According to the New York Times, firms like Microsoft are raising billions of dollars by issuing bonds at ultra-low interest rates. Big companies like Johnson and Johnson, PepsiCo and I.B.M. seem to have been among the other major beneficiaries.
The paper claims that these business behemoths are stockpiling the cash until the economy improves, rather than spending the money on new factories, equipment or jobs.
It is being described as something of a chicken-and-egg situation-Corporations keep saving, waiting for the economy to perk up - but the economy is unlikely to perk up if corporations keep saving.
This situation underscores the limits of Washington policy makers’ power to stimulate the economy.
The Federal Reserve has held official interest rates near zero for almost two years, which allows corporations to sell bonds with only slightly higher returns - even below one percent.

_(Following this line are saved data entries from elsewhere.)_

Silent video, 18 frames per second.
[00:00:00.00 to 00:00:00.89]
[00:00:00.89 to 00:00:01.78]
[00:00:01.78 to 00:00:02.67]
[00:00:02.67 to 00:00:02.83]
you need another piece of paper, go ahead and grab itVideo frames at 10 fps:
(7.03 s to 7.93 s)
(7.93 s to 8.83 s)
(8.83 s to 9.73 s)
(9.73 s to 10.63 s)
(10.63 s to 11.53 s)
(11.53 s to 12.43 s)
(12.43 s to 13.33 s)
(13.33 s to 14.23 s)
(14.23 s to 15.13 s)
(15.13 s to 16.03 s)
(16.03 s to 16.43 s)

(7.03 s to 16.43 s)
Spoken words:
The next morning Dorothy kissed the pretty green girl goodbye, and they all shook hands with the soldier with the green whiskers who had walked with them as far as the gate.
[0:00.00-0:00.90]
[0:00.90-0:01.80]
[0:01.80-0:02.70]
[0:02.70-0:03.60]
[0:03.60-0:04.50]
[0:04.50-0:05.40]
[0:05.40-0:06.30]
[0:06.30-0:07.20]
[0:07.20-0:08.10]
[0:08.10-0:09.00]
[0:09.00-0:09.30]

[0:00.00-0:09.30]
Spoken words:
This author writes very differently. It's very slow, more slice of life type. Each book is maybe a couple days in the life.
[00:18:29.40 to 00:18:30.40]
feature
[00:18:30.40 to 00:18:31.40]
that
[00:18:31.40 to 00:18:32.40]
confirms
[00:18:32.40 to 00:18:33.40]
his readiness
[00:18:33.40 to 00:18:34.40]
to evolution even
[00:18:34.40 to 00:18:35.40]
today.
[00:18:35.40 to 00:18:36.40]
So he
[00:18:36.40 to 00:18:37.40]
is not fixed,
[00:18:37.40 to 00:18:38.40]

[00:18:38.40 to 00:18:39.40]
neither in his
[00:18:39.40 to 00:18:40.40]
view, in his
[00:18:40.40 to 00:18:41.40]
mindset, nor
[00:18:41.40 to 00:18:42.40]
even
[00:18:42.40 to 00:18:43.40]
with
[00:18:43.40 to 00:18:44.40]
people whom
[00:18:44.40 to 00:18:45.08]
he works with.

But most companies are not doing what the easy monetary policy was intended to get them to do: invest and create jobs.
The Fed’s low rates have in fact hurt many Americans, especially retirees whose incomes from savings have fallen substantially.
American corporations have been saving more money since the financial collapse of 2008. But a recent rush of blue-chip bond offerings, including a 4.75 billion dollar deal last month by Microsoft, one of the richest companies in the world, has put even more money in their coffers.
Corporations now sit atop a combined 1.6 trillion dollars of cash, a figure equal to slightly more than six percent of their total assets.
In the first quarter of this year it was 6.2 percent of assets, the highest level since 1964, when it was 6.4 percent.
The question that is being asked is when will corporate America start to feel confident enough to put its cash to work, building factories and putting some of the nation’s 14.9 million unemployed to work?
Businesses are holding on to their protective cash cushions, worried perhaps that the economy could slip back into recession or at least grow too lethargically to make an investment worthwhile.
The nation’s corporations will be strong, well capitalized and ready to act aggressively when executives finally decide it is time to expand their businesses.
Economists say that such investment is still below its peak before the financial crisis.
“They may actually be using this new investment to be more efficient and cut jobs,” said Michael Gapen, an economist at Barclays Capital.
He adds: “The mix of signals right now is still telling corporations to sit tight and wait.”
All of this may enrich the corporations’ shareholders and cut company costs in the long run, but it does not necessarily lead to more jobs and it does not represent the big investments in growth that could fuel a sharp economic recovery for everyone. (ANI)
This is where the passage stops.